_EXERCISE INSTRUCTIONS_
Retype all the entries word for word, but omit the pictures.

_Data records_
-- Opening Marker --

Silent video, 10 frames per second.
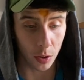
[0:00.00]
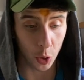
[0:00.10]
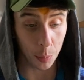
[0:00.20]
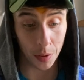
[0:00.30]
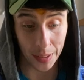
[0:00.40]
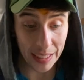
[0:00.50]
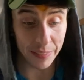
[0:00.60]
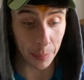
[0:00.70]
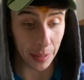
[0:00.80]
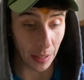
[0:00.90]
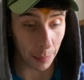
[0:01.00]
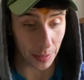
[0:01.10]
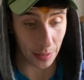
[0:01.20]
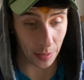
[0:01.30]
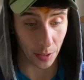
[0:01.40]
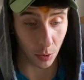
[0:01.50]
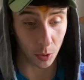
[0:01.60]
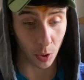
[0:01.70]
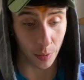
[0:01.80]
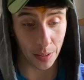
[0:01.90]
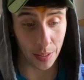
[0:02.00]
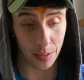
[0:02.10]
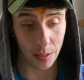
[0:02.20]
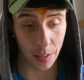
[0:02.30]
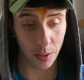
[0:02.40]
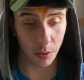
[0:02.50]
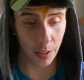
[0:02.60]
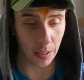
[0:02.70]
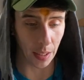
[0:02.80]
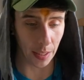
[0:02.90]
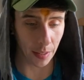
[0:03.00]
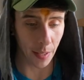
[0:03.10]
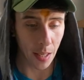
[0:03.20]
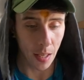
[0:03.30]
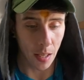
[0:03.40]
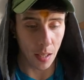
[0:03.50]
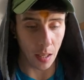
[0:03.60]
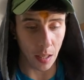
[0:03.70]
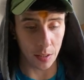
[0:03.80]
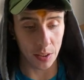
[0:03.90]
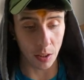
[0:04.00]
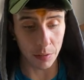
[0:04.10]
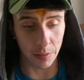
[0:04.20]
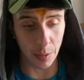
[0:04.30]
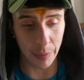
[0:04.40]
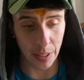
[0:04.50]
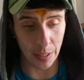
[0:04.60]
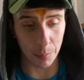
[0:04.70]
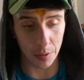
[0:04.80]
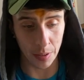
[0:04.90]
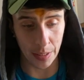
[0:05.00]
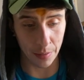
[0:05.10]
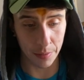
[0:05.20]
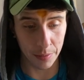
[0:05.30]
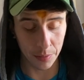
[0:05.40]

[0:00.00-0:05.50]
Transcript: you believe to be limiting you, so it's literally like a self-limiting belief.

-- Closing Marker --

_SOLVED EXERCISE_
Silent video, 10 frames per second.
[0:00.00]
[0:00.10]
[0:00.20]
[0:00.30]
[0:00.40]
[0:00.50]
[0:00.60]
[0:00.70]
[0:00.80]
[0:00.90]
[0:01.00]
[0:01.10]
[0:01.20]
[0:01.30]
[0:01.40]
[0:01.50]
[0:01.60]
[0:01.70]
[0:01.80]
[0:01.90]
[0:02.00]
[0:02.10]
[0:02.20]
[0:02.30]
[0:02.40]
[0:02.50]
[0:02.60]
[0:02.70]
[0:02.80]
[0:02.90]
[0:03.00]
[0:03.10]
[0:03.20]
[0:03.30]
[0:03.40]
[0:03.50]
[0:03.60]
[0:03.70]
[0:03.80]
[0:03.90]
[0:04.00]
[0:04.10]
[0:04.20]
[0:04.30]
[0:04.40]
[0:04.50]
[0:04.60]
[0:04.70]
[0:04.80]
[0:04.90]
[0:05.00]
[0:05.10]
[0:05.20]
[0:05.30]
[0:05.40]

[0:00.00-0:05.50]
Transcript: you believe to be limiting you, so it's literally like a self-limiting belief.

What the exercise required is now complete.